* _Exercise requirements_
Emit the data below verbatim, stripping out any pictures.

-------- Material for this exercise

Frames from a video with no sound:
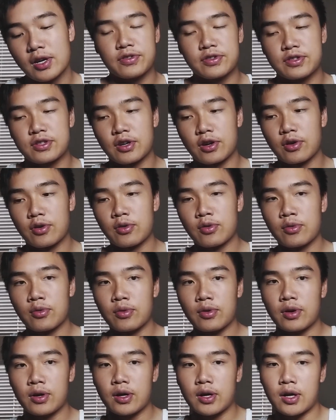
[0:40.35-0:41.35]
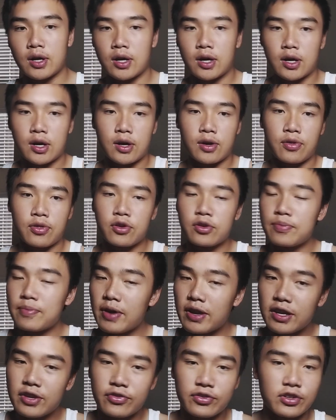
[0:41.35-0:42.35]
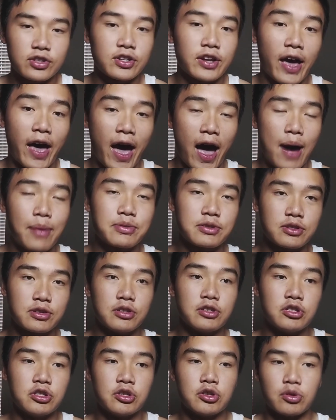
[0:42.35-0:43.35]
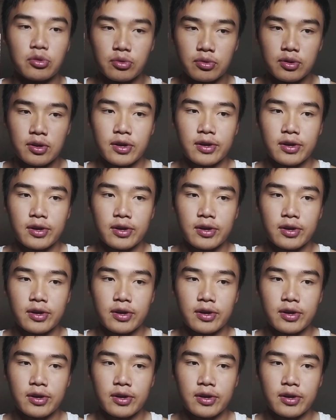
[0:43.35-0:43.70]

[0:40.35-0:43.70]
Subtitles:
So, there are many different good habits you could do.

----------------

* _Solution to the problem_
Frames from a video with no sound:
[0:40.35-0:41.35]
[0:41.35-0:42.35]
[0:42.35-0:43.35]
[0:43.35-0:43.70]

[0:40.35-0:43.70]
Subtitles:
So, there are many different good habits you could do.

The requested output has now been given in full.